1 – Protecting yourself
Firstly, if you follow the steps above when renting out your house (or even just in general) you will be setting the bar much higher. Just as it takes only a few mistakes for your personal information to be accessible and used against you, it only takes a few precautions to make that job a lot harder. Those few precautions should make it hard enough for a would-be thief that they will move on to the next person or not give it a go at all.
2 – Responding to problems
Secondly, the crime of identity theft is becoming more well-known. Previously many people would not know what you were talking about. You could go to the police and they would look at you quizzically. Thankfully these days the police, the government, the banks and even the public now know about identity theft. You see stories on TV about identity scams from time to time. Banks have entire divisions dedicated to identity theft and fraud. The government/law enforcement have even setup the Australian Cybercrime Online Reporting Network.
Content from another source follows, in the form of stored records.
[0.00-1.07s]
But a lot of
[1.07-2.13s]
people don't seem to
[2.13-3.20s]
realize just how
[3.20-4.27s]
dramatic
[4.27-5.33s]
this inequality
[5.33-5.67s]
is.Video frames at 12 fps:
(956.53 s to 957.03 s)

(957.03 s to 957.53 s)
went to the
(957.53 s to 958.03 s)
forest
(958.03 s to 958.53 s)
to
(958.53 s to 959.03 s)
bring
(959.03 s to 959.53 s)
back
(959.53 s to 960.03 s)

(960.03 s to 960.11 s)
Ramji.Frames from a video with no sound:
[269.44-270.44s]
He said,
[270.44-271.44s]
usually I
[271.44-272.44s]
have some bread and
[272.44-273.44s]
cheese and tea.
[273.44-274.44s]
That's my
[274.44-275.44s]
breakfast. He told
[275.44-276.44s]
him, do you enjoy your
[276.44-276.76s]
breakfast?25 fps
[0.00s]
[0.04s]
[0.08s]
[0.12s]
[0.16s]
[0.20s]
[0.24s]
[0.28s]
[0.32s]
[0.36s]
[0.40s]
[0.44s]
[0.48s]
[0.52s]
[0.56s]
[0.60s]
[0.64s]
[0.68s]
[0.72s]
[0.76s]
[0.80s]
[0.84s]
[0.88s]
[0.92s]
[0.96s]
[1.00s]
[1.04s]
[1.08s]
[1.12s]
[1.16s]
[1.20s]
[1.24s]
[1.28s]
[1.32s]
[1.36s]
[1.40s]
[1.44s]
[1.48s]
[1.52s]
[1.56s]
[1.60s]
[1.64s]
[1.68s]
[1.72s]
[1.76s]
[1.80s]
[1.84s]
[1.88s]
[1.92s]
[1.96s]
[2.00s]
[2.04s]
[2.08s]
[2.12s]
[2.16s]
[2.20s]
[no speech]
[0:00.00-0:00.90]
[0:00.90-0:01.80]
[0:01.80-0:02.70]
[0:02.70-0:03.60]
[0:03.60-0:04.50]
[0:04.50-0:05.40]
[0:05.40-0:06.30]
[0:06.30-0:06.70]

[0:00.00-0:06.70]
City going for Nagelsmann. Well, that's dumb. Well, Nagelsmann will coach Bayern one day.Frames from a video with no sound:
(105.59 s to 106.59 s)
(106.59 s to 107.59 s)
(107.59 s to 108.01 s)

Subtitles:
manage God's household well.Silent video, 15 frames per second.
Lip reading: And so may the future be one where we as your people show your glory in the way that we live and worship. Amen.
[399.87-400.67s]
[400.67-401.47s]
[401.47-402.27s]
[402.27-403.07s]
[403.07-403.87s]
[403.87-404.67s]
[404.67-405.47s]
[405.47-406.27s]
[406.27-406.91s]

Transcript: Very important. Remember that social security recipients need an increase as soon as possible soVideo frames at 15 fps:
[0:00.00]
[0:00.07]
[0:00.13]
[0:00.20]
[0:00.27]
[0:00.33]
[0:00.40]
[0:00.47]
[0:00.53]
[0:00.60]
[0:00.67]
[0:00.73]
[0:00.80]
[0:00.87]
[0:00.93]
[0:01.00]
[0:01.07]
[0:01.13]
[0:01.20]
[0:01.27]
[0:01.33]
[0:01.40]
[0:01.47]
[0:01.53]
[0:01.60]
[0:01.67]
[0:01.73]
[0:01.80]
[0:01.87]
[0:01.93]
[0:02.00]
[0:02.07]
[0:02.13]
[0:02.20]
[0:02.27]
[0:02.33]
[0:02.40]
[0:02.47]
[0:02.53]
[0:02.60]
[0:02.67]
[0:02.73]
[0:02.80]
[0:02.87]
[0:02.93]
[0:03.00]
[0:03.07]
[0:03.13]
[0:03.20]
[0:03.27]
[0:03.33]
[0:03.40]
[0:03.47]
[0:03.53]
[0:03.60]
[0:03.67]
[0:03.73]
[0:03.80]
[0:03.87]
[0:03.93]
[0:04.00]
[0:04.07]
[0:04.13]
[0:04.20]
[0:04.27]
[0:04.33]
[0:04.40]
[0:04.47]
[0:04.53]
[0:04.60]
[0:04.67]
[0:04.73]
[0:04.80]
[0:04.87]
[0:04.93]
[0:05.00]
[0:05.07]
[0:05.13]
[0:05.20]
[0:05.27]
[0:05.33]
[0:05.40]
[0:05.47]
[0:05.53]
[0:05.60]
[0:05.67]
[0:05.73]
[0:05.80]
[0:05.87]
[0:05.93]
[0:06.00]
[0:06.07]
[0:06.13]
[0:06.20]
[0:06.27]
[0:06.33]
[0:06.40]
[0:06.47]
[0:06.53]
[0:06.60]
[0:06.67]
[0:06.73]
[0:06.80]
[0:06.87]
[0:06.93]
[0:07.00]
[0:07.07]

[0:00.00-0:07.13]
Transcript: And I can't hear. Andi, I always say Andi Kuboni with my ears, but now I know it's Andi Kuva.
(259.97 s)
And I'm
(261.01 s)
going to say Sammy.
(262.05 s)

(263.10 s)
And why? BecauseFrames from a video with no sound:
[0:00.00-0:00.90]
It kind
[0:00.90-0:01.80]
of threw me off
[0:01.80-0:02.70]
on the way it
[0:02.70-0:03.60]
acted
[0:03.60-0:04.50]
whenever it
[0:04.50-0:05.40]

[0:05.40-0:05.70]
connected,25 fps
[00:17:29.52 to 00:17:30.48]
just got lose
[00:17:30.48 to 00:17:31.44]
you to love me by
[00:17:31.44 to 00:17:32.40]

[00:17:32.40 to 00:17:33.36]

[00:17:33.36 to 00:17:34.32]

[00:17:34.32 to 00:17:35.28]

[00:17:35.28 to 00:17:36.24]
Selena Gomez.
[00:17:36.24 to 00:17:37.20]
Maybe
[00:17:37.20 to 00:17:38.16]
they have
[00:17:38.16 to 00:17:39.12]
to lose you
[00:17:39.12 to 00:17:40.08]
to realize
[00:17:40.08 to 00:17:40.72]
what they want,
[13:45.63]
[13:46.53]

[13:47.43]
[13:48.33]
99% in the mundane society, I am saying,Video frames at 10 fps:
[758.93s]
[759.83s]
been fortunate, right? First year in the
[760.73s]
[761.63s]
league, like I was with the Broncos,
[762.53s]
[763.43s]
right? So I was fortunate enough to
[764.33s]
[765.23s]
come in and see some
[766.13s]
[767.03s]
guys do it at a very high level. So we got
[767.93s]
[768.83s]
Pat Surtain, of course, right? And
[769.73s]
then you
3 – Recovering from identity theft
Thirdly and lastly, you should get your money back. Now, I am sure there are cases that will be contradictory to what I say, there always are, however at least in the banking world if a customer is not involved in the fraud/theft then the bank will compensate the individual. I know identity theft is not just about banks, but it is the part I tend to see most (I work in a bank after all). This part is governed by the “ePayments Code” published by the Australian Securities and Investments Commission. It is a 42 page document that will probably put you to sleep, but section 10.3 (page 15) is the interesting bit:
“A holder is not liable for loss arising from an unauthorised transaction where it is clear that a user has not contributed to the loss.“
That basically says that if you are not part of causing the loss, the bank will cover the loss. That should come as good news should you even wake up to find $6,000 (or more) missing from your account shortly after your Airbnb guest leaves.